A similar increase in popularity for Shearer, in which he went from 11 per cent to 15, was also recorded. In itself the poll may have been discounted, but a TV3News-Reid Research poll, also released on Sunday, produced a mirror-image result.
In both results, Labour and Shearer have confounded the critics. The reasons are interesting and diverse.
The Labour Party Conference was always going to be a challenge for its leader, with much emphasis placed on his keynote speech. By all accounts it was a stirring speech. It was delivered with an eloquence and emphasis that had not previously been a hallmark of Shearer's "Mr Nice Guy"' image, but the policy struggled to get the publicity it warranted.

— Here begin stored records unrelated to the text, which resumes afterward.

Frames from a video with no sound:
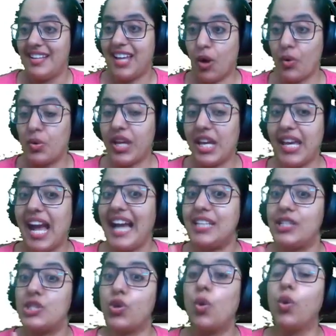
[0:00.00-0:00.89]
Okay,
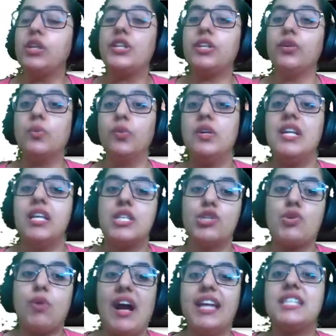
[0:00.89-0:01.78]
I told you.
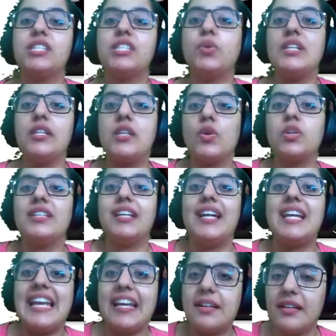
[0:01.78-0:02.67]
Try to include
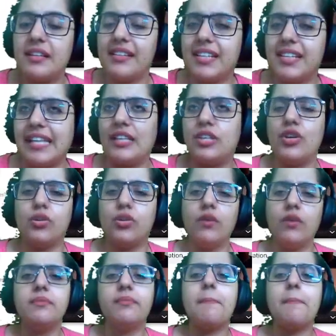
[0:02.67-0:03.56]
like
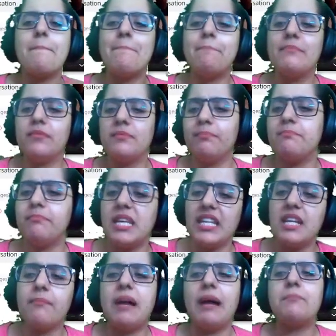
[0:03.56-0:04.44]

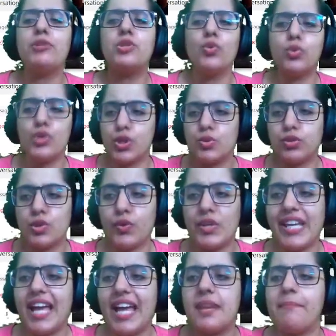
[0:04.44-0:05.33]
minimum 2 to
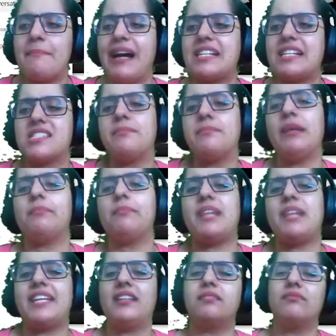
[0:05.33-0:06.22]
3 and maximum
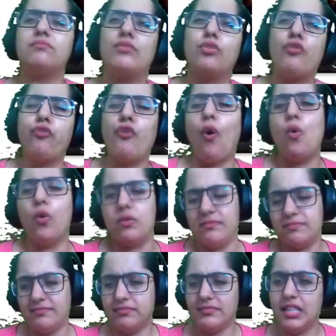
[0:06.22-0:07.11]
like 4.
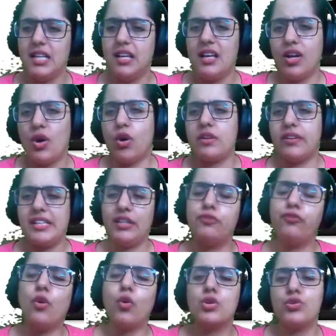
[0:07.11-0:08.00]
All right,
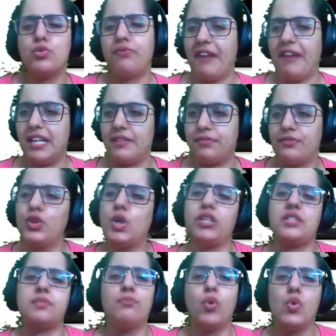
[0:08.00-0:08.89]
4 to 5,
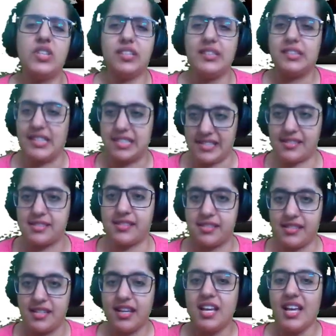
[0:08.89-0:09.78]
not more than
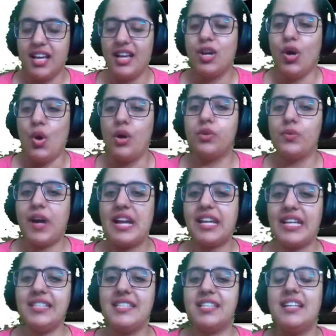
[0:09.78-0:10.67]
this. All
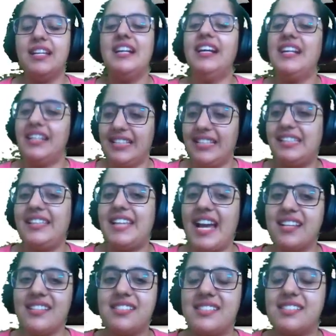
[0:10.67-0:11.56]
right,
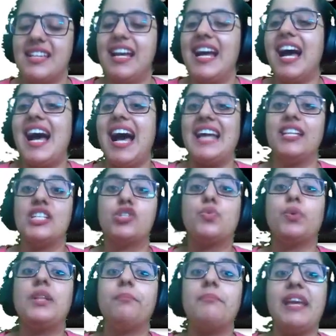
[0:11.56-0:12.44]
yes, and it
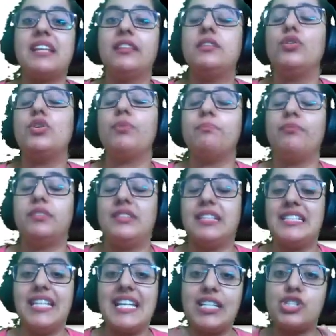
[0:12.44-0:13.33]
will make
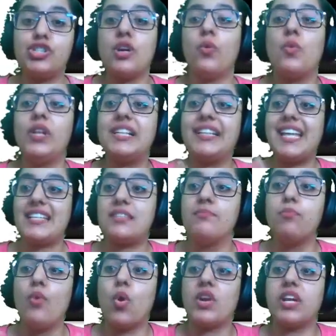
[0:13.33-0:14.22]
the teacher will get
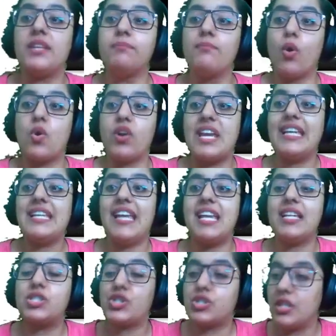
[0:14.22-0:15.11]
more and more
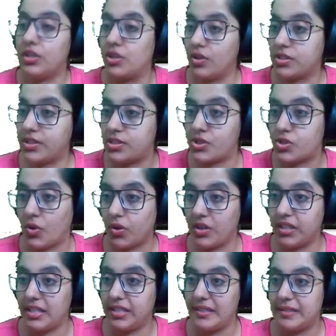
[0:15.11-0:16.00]
engaged in your story.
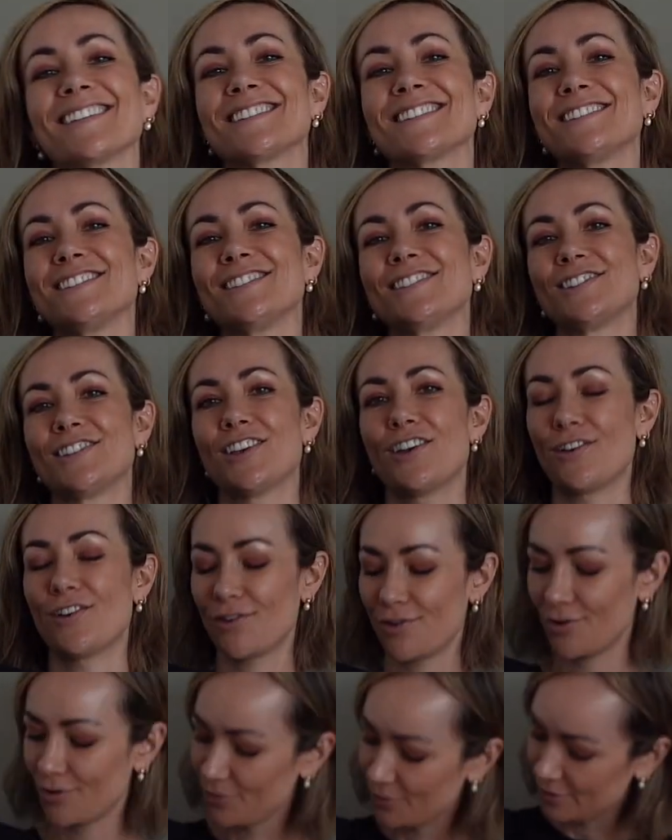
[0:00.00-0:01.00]

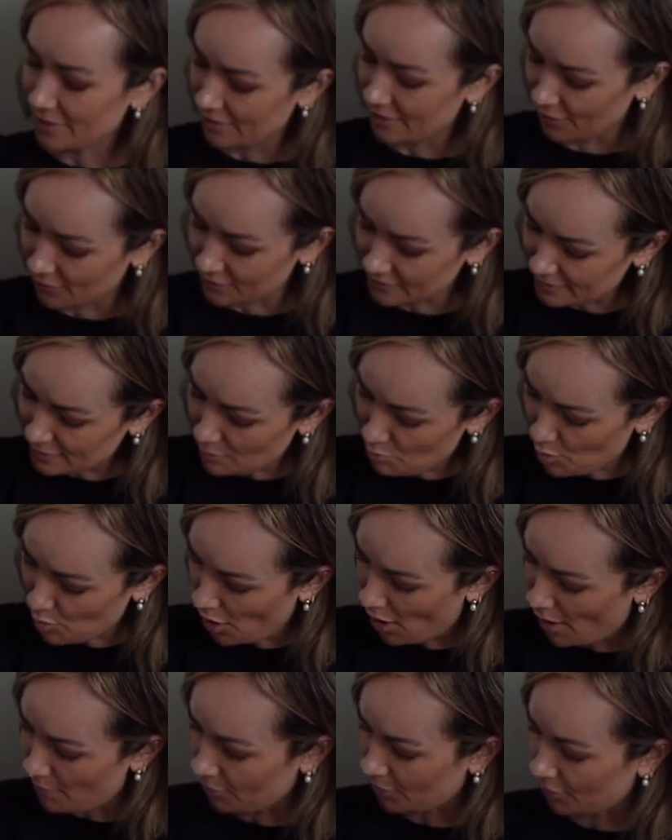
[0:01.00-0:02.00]
so here's the
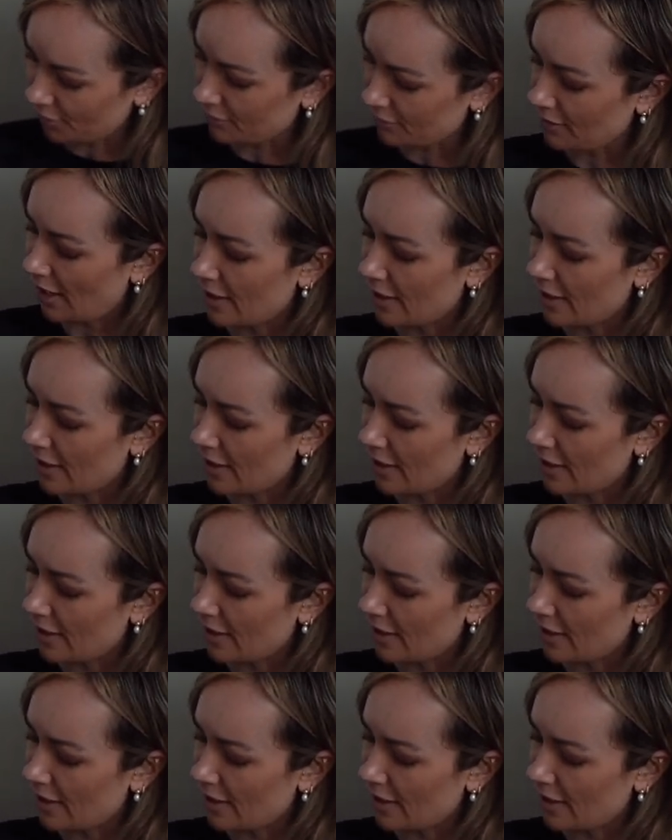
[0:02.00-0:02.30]
bomber.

It seems the electorate was listening, though. The Shearer speech was not simply a matter of style, either. The substance was picked up and the core policy announcement of spending $1.5 billion to build 100,000 basic homes for first-home buyers over the next 10 years clearly struck a chord.
Shearer also almost certainly benefited over his tough stance on Cunliffe and despite John Key's mischievous advice to "keep your enemies close", voters obviously agreed with Shearer's demotion of Cunliffe. Coupled with a 100 per cent caucus endorsement of his leadership, Shearer came across as decisive and the next two years until the 2014 election will be interesting.
Key's popularity is being eroded at a similar rate to Shearer's gains. Not coincidentally, Labour, the Greens and NZ First would now have enough seats to form a government, should an election be held.
There's a lot of water to go under the bridge before the next election, but just who owns it could be one of the enduring issues that decide which "nice guy", Shearer or Key, is the prime minister of this country after the next election.